* _WHAT NEEDS TO BE DONE_
Your answer must be an exact retyping of the line containing "[412.85-413.85s]" and every line after it through the end of the records below, with no pictures and nothing else.

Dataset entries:

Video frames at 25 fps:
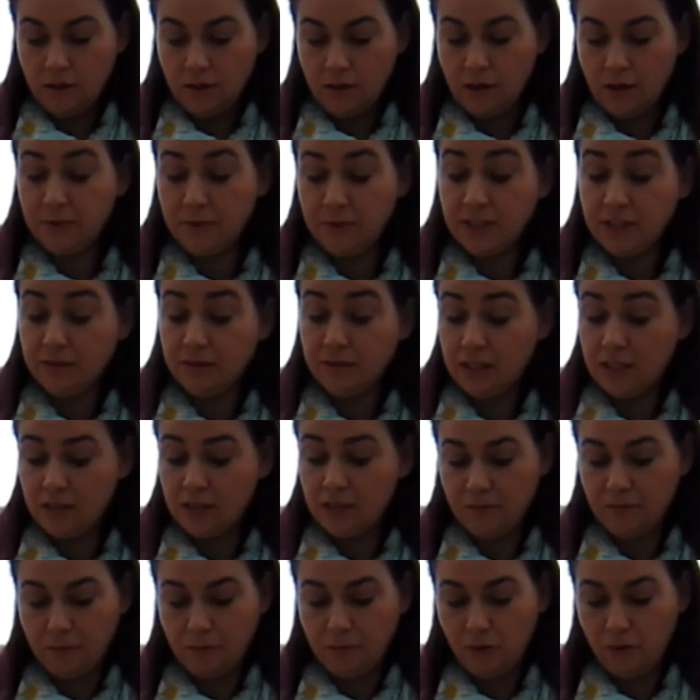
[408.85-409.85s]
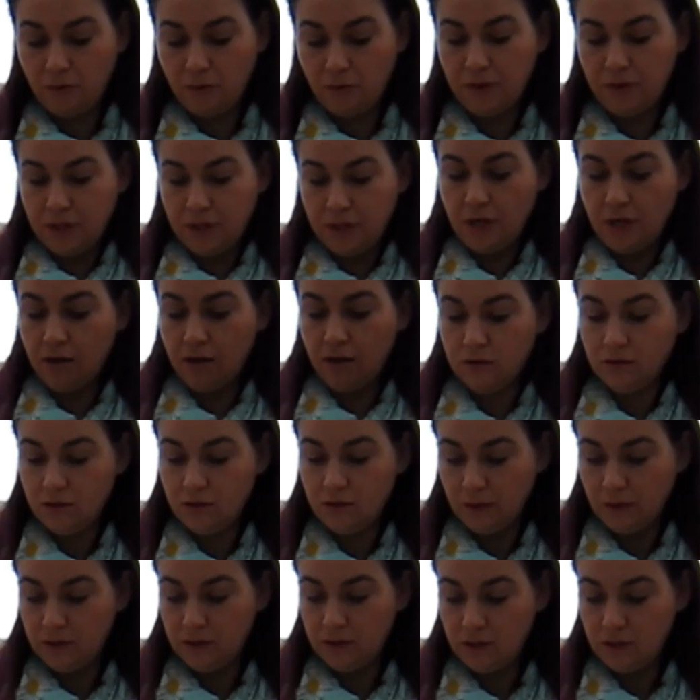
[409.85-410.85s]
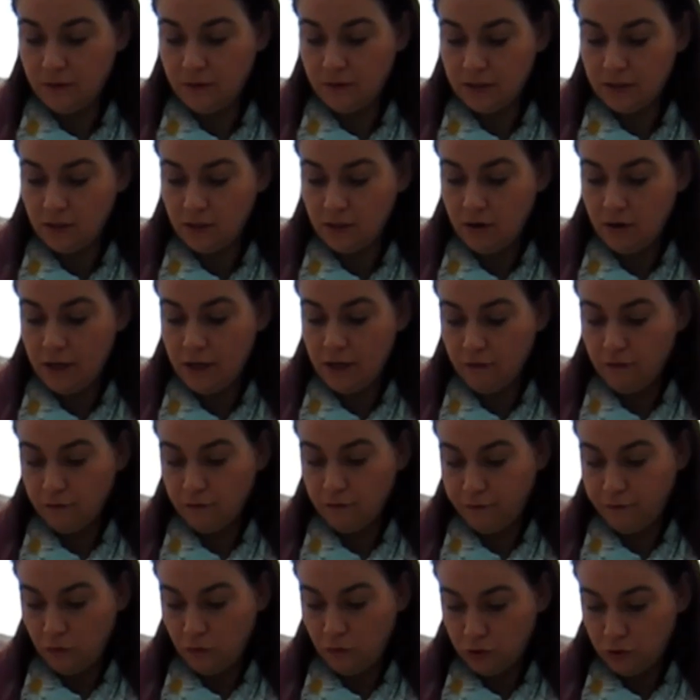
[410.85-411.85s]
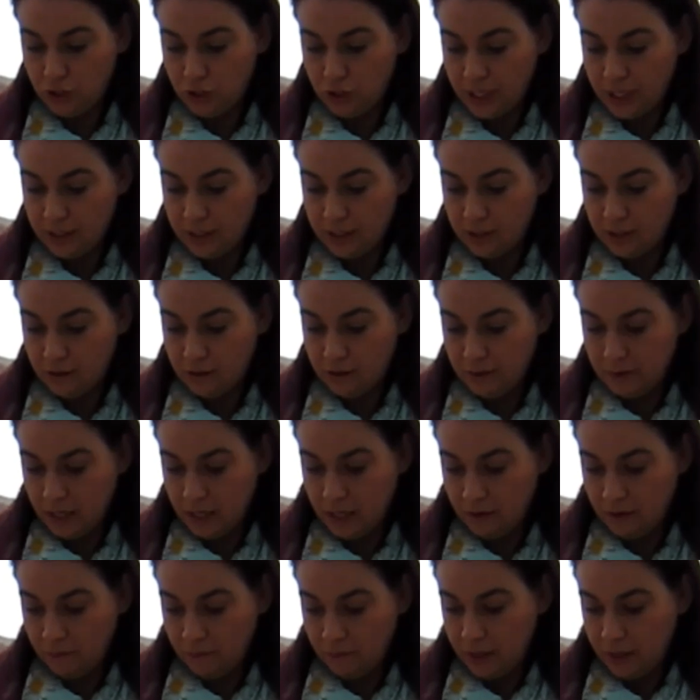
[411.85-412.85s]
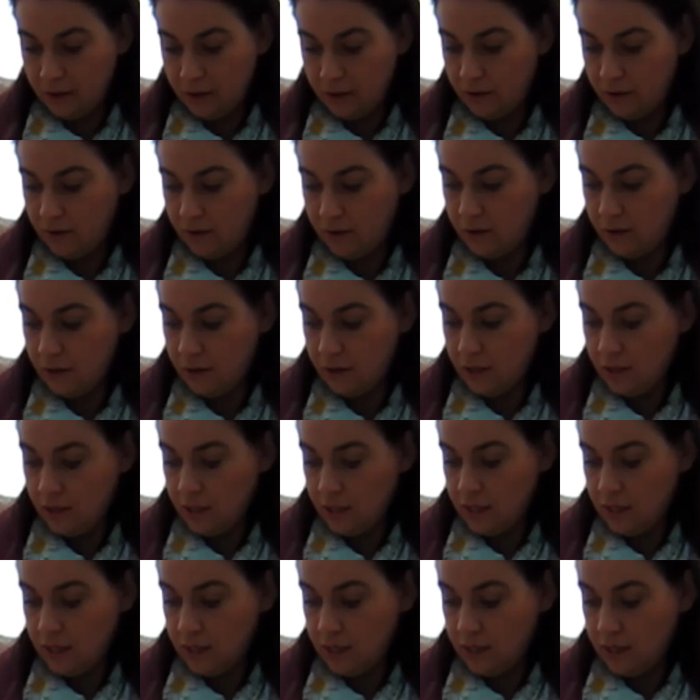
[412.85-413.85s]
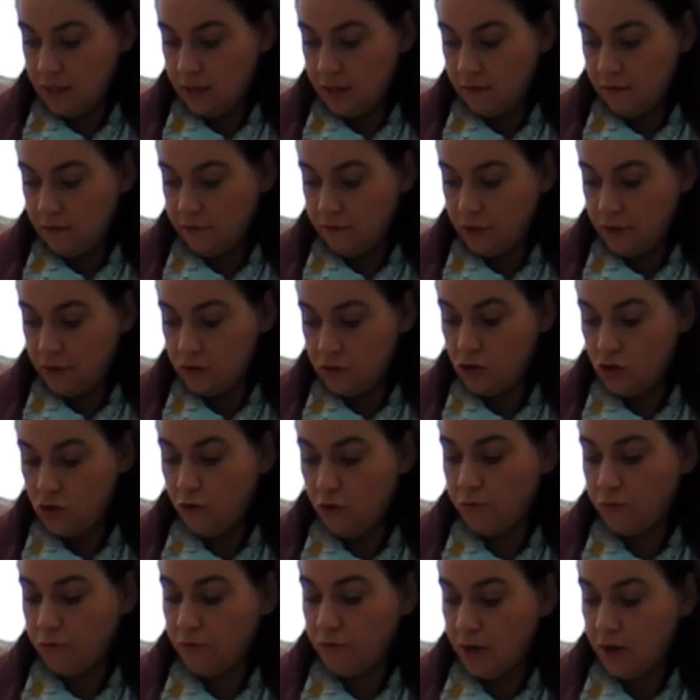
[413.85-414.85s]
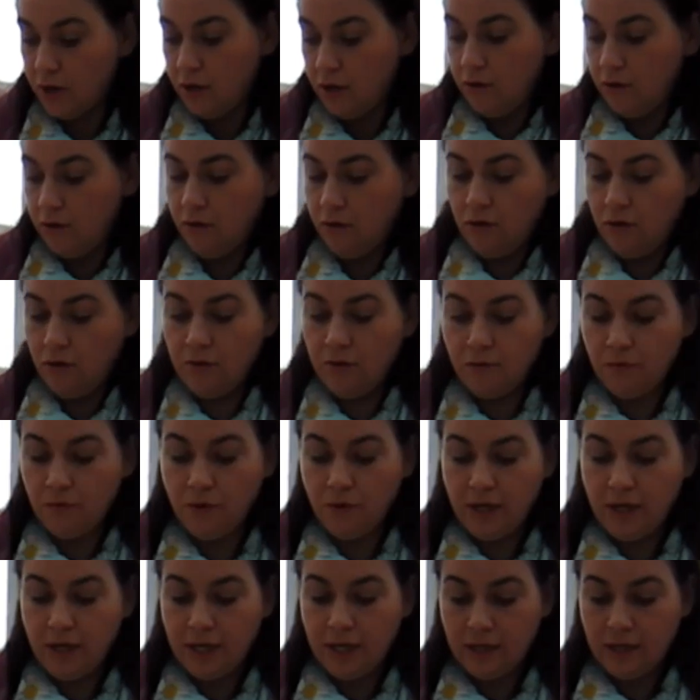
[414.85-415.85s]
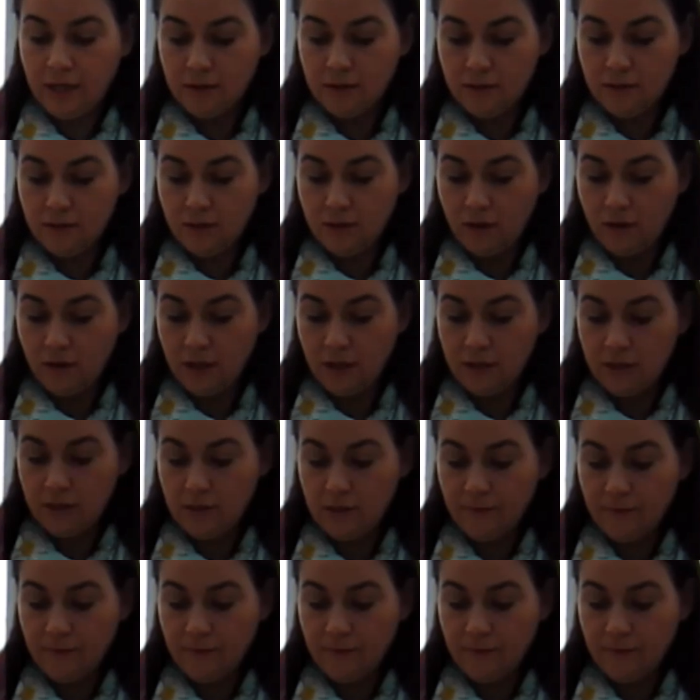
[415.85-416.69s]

And we don't need to bother with the last one, so it's only on 4 sheets to begin with, for the top row on the right hand side.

* _RESPONSE TO THE TASK_
[412.85-413.85s]
[413.85-414.85s]
[414.85-415.85s]
[415.85-416.69s]

And we don't need to bother with the last one, so it's only on 4 sheets to begin with, for the top row on the right hand side.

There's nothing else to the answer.